SW Weekly Market Update 2

Weekly market update 17 September – Dollar strengthened ahead of highly anticipated interest rate decision from FOMC, Sterling traded sideways after inflation rate hit a 9-year high ahead of Bank of England’s monetary policy decision

Weekly market update 17 September – Dollar strengthened ahead of highly anticipated interest rate decision from FOMC, Sterling traded sideways after inflation rate hit a 9-year high ahead of Bank of England’s monetary policy decision

1. The U.S. dollar rallied to a three-week high after U.S. retail sales unexpectedly rose 0.7%, surpassing market forecasts of a 0.8% decline. Inflation remained high but slowed down more than expected, supporting Federal Reserve Chairman Jerome Powell’s conviction that the inflation winds whipping through the U.S. economy may be transitory. Elsewhere, the Michigan Consumer Sentiment inched higher to 71, although it underperformed compared to forecasts. Meanwhile, the U.S. stock market extended its decline this week, with the S&P 500 dropping 0.7% to a month-low of 4433, and the Dow Jones dropping 0.1% to record its third straight week of losses. For the S&P 500, it was mainly the materials and technology sectors that led losses and dragged the index down. For the week ahead, investors will be keeping a close watch on the FOMC interest rate decision, on 22 September, expecting more direction on the Federal Reserve’s timeline on tapering of asset purchases. Although the FOMC is unlikely to release a concrete plan on tapering, investors will still be wary of any hints from the Federal Reserve in pushing forward their plan to reduce stimulus, which is currently projected to take place around the end of the year.

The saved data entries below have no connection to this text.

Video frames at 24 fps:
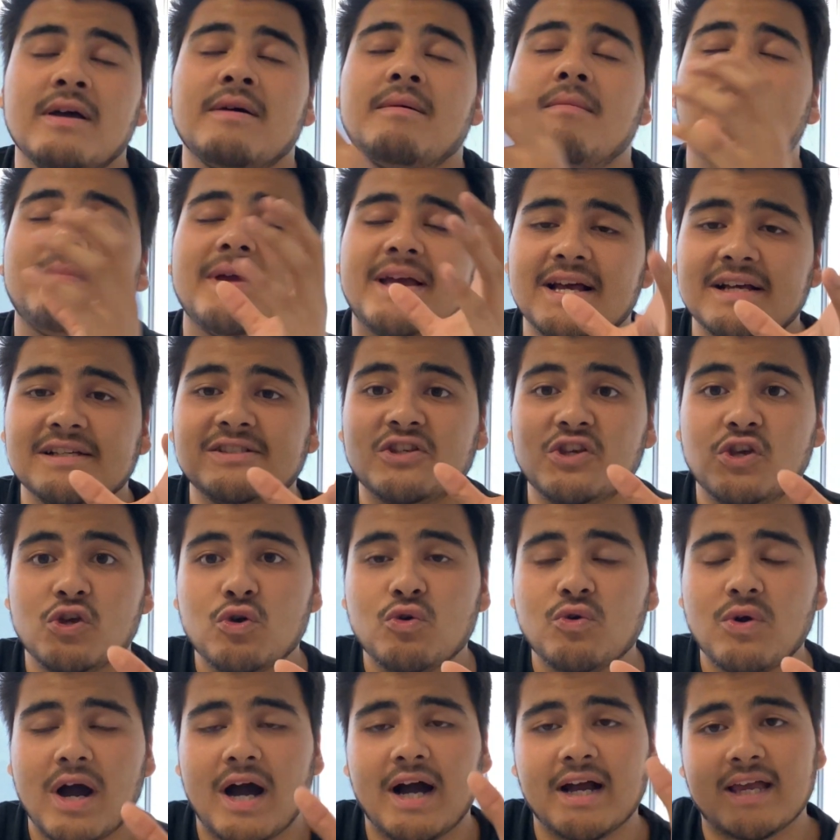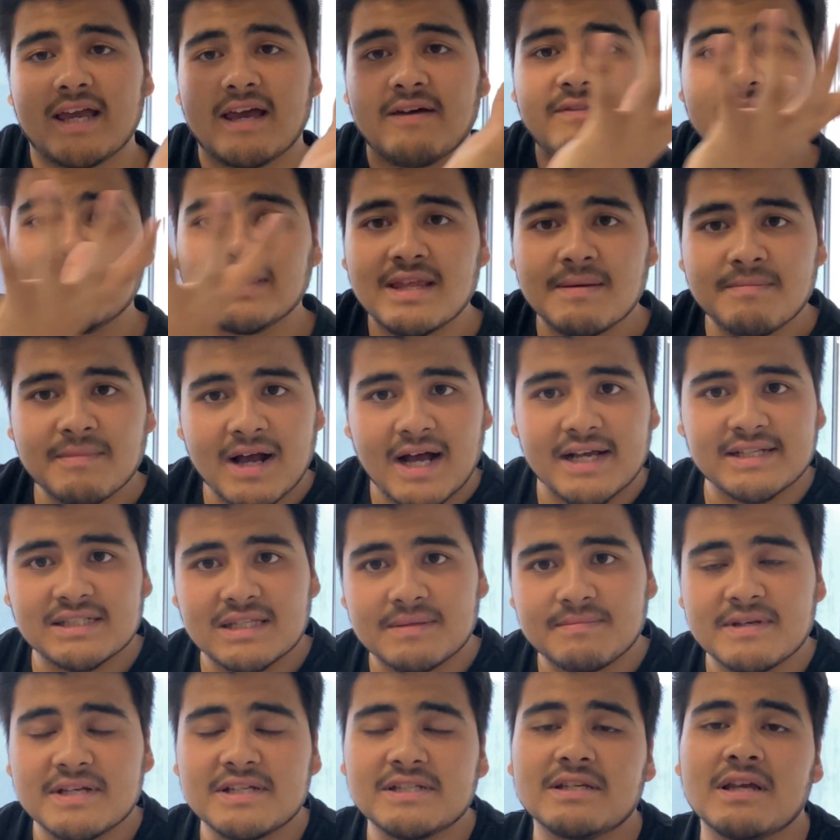Because you are giving them
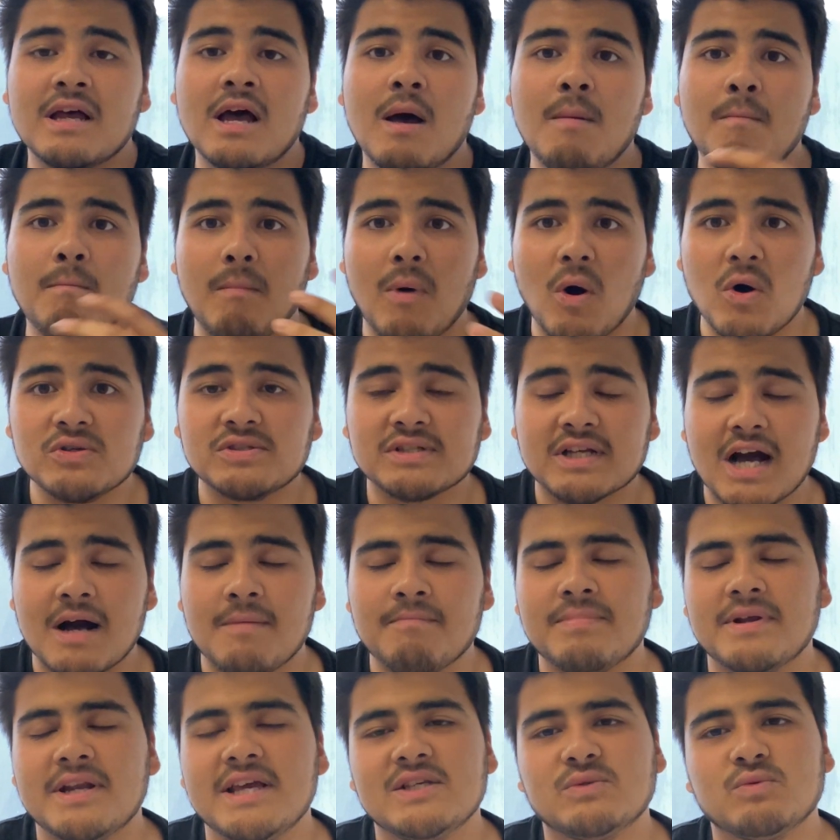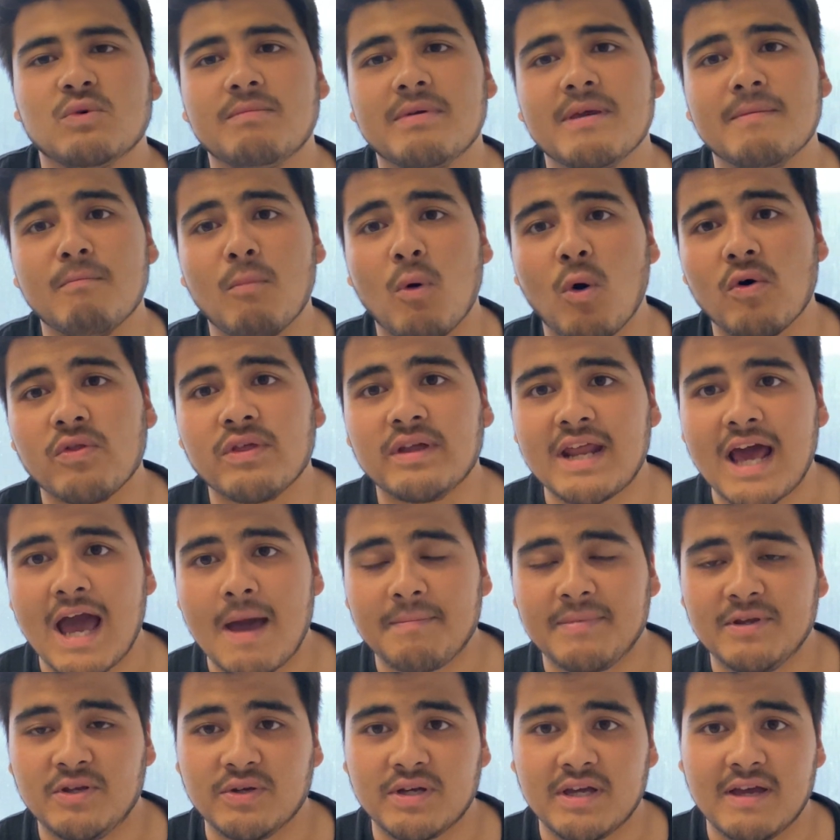customers, most companies will be more than
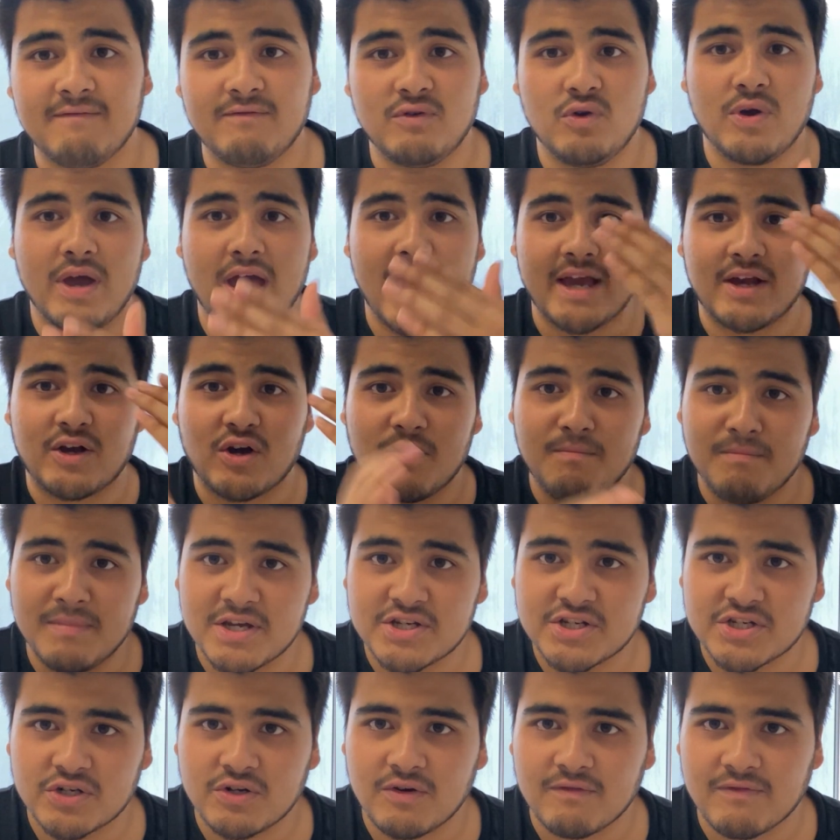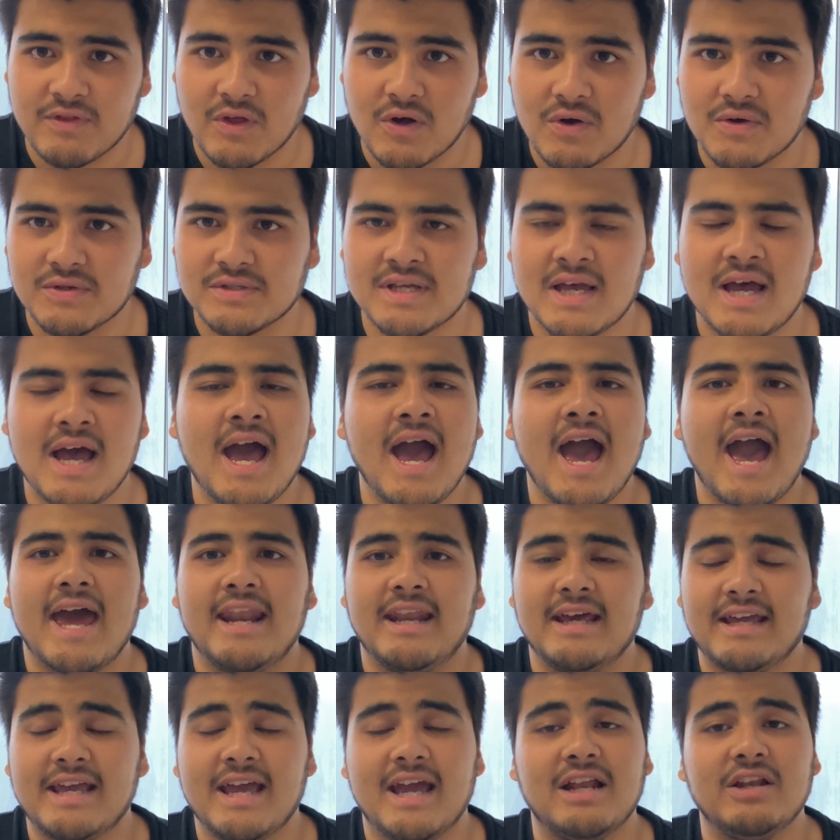happy to give you a commission of those. And
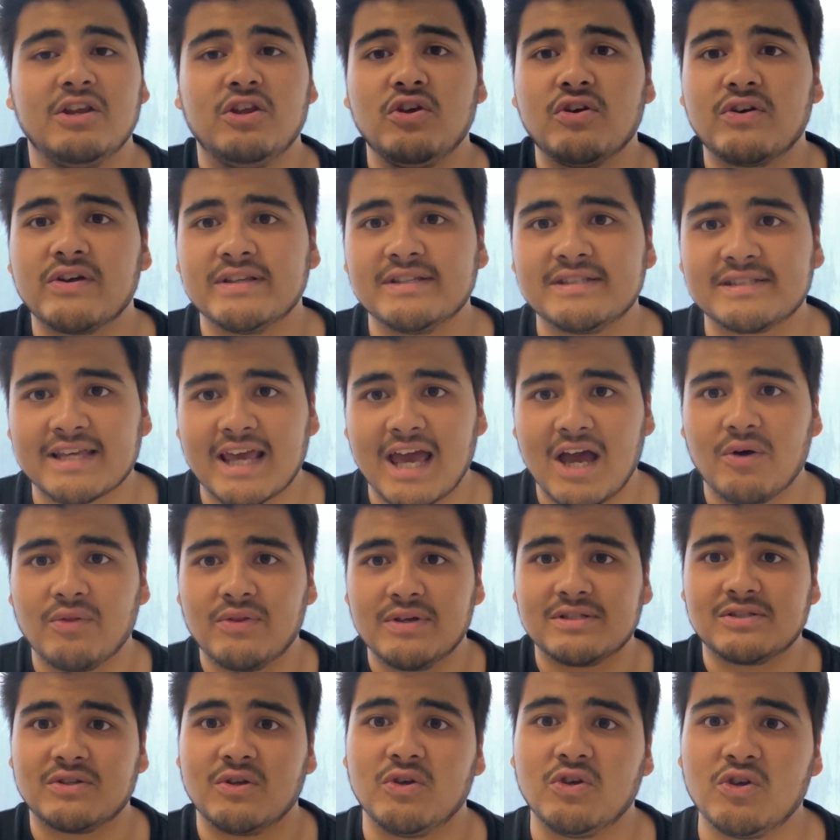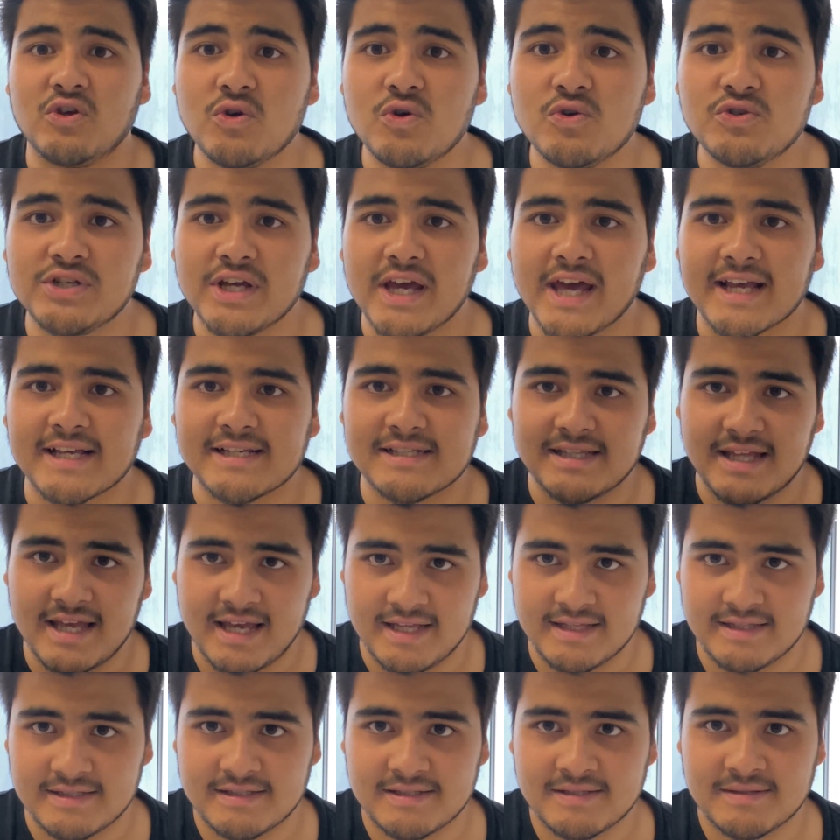again, you can scale this to huge
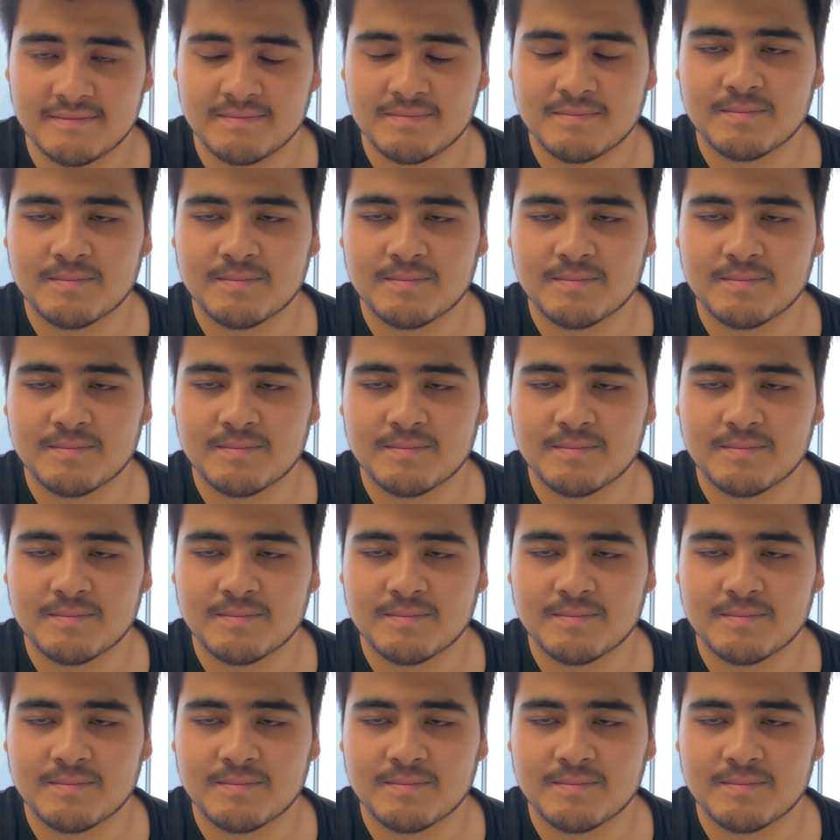extents.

2. Euro fell back to below $1.18 in mid-September after ECB said it will slow down the pace of the bond buying program from the $80 billion a month since March, with no details about the exact end of the emergency support. On the data front, Industrial output in the Eurozone increased by 1.5 percent from a month earlier in July 2021, recovering from two consecutive months of contraction and beating market estimates of a 0.6% growth. Meanwhile, UK inflation jumped more than expected to 3.2% in August, hitting a 9 year high since March 2012. Pound traded at $1.38 on Friday, it’s lowest level for over a week after retail sales volume dropped by 0.9%, the fourth consecutive month of drop and below market expectations of a 0.5% increase. Investors now turn their focus to the Bank Of England meeting next week Thursday where policymakers could provide a sign as to when the central bank will tighten its policy. At the same time, FTSE 100 erased gains to close 1% lower on Friday, a level not seen since July 20th, led by a selloff in shares of Anglo American as well as the slowing global growth and tighter regulations on Chinese firms.

3. Aussie traded at $0.73 mid September, the lowest since August 31st after Reserve Bank of Australia governor Philip Lowe said in a speech this week that the economy would see a sharp GDP contraction in Q3. On the pandemic front, Prime minister Scott Morrison pledged more freedom for the vaccinated. Elsewhere, Australian seeking unemployment benefits rose last week to 332,000 from a pandemic low. The New Zealand Dollar rose to $0.71, approaching a 3 month peak of $0.717 supported by a strong GDP data, recording a 2.8% growth as compared to market expectations of 1.3%. On the monetary policy front, RBNZ is expected to tighten policy after the easing of lockdown restrictions in the country. Elsewhere, gold dropped for a second week consecutively as recent US data painted a mixed risk sentiment while Crude oil fell to $72 a barrel as more supplies are introduced into the market.